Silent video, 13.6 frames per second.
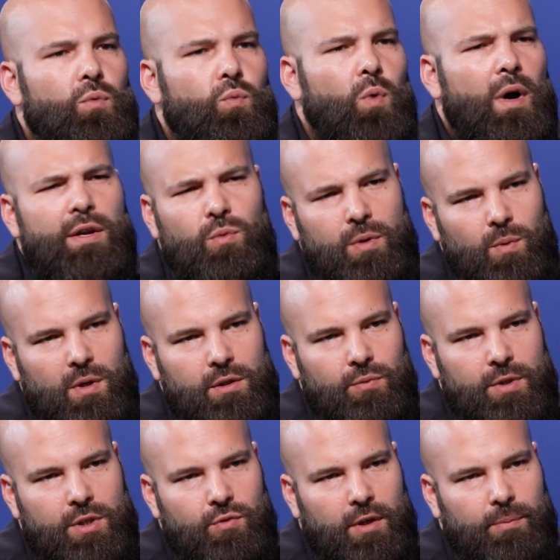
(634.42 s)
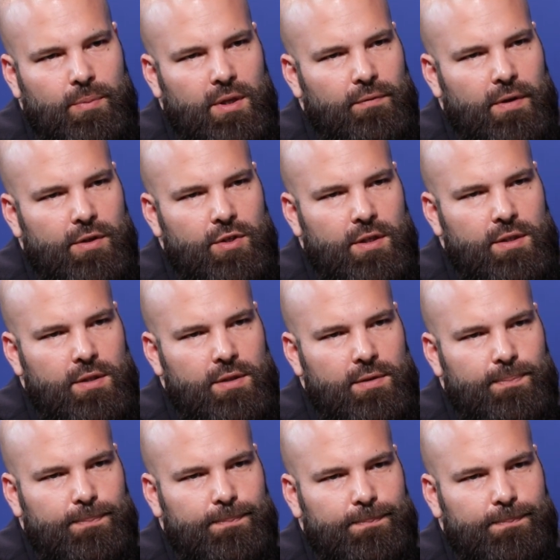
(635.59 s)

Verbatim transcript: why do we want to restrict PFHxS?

━━━━━━━━━━━━━━━━━━━━━━━━━━━━━━

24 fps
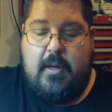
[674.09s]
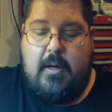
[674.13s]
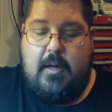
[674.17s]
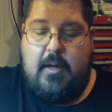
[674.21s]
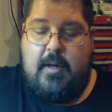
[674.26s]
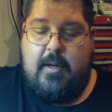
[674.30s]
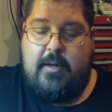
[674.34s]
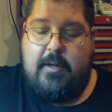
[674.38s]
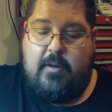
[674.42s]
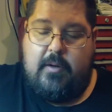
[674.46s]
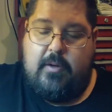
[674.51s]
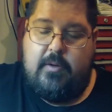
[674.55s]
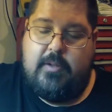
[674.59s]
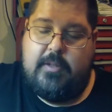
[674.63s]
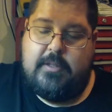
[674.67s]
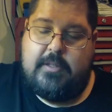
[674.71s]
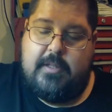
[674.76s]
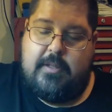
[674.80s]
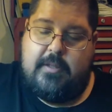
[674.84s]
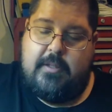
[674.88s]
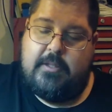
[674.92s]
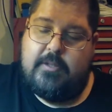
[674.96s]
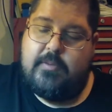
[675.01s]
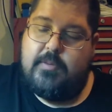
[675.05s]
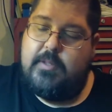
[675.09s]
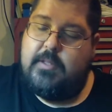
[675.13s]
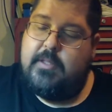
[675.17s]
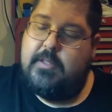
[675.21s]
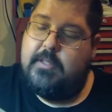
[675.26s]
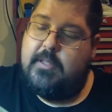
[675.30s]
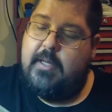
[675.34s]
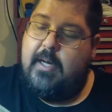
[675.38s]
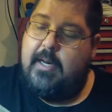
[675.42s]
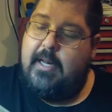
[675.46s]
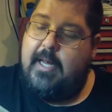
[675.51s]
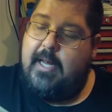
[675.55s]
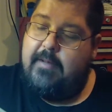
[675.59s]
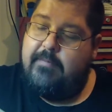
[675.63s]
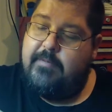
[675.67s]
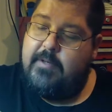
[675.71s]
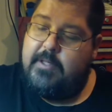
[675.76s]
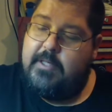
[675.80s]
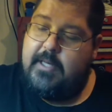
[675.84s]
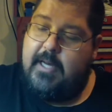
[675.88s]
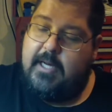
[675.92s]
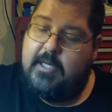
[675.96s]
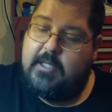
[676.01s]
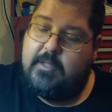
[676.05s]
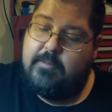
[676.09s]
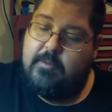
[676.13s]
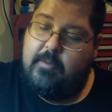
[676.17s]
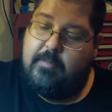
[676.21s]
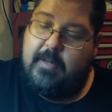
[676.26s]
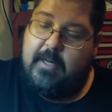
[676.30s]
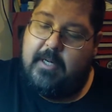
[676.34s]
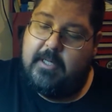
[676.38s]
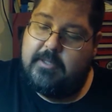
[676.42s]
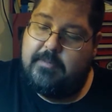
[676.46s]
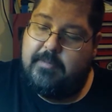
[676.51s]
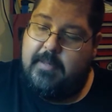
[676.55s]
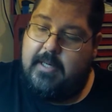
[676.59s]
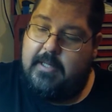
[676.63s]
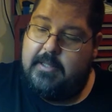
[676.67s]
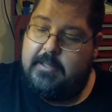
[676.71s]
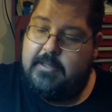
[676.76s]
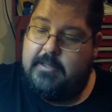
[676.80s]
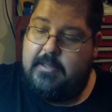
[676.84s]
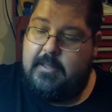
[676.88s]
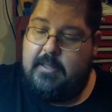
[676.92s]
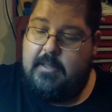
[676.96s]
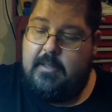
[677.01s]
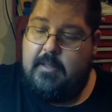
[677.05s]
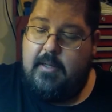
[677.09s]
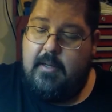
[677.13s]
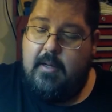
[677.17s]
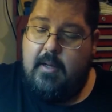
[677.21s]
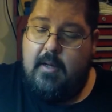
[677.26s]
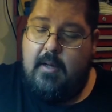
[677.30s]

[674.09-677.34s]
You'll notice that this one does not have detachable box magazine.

━━━━━━━━━━━━━━━━━━━━━━━━━━━━━━

Exercise requirements
Copy nothing but the lines above that run from the one with "Silent video, 13.6 frames per second." to the one with "Verbatim transcript: why", ends included; pictures stay out.

Solution to this problem
Silent video, 13.6 frames per second.
(634.42 s)
(635.59 s)

Verbatim transcript: why do we want to restrict PFHxS?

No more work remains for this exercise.